Walter Chauncey Camp (1859-1925) is considered “The Father of American Football” and who, along with a few guys with names like Heisman, Warner (as in Pop, not Kurt), and Rockne took the European game of Rugby and turned it into what we know as American football.
Three rule changes (and a bunch of pads) were all that it took to take rugby and make it football and they are: 1.The forward pass, 2.The line of scrimmage and 3.The first down.
So football, though it is violent, action filled, and undeniably masculine, is about as truly American as the hamburger, which history tells us originated in Hamburg, Germany in the 11th century by way of Mongols that traveled with hand-patted hunks of meat to consume on long horseback trips after assumed pillaging and plundering.

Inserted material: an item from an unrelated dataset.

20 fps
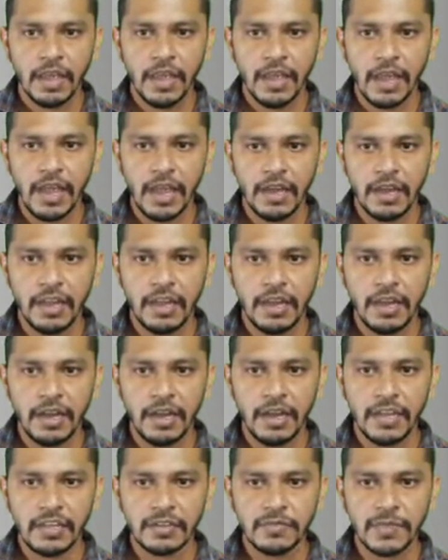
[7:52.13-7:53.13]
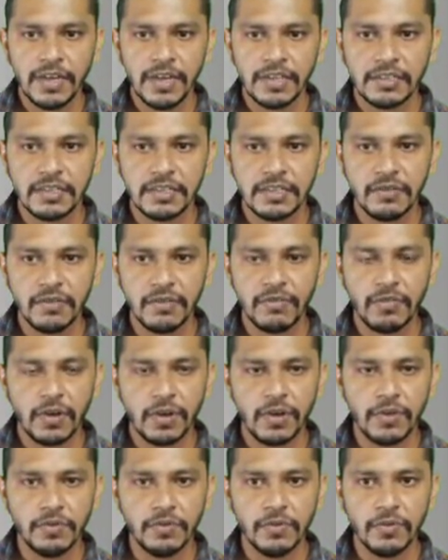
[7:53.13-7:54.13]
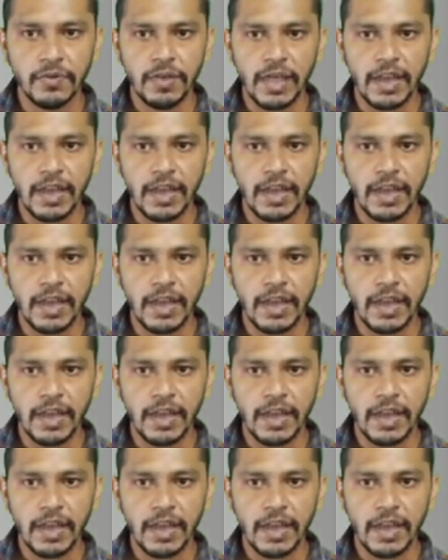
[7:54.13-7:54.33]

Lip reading: And A dash, B dash is our front view,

History is always a bit skewed, and it’s amazing what we as Americans grab onto and make our own like it’s a passing trend (like the Cuban Mojito) or embrace as a national pastime like football. We are the same people that started calling sauerkraut “Liberty Cabbage” after WWII, French Fries were changed to Freedom Fries at the start of the Iraq War, and in a fit of irony, the hamburger had a good run at being called a “Liberty Steak” for a short stint.
That kind of patriotism is just as ridiculous as painting your entire body to look like a Cincinnati Bengal.
Look, I love sports, but to those folks that live and die for the right to argue the pros and cons of Astroturf and whether or not Barry Bonds’ new homerun record should have an asterisk beside it in the Hall of Fame in Cooperstown should be thrown to the rabid soccer hooligans in Wembley Stadium or the nutball Philly fans in the 700 section at the old Veteran’s Stadium.
It’s just a game.
So stop the gloating and proverbial cheesy end zone dances and just cheer like civilized people who want to escape from the mundane existence of merely getting up and going to work all week.
Maybe, if you cheer loud enough, your team will even score a “try.”
That being said, I’m now officially ready for some football.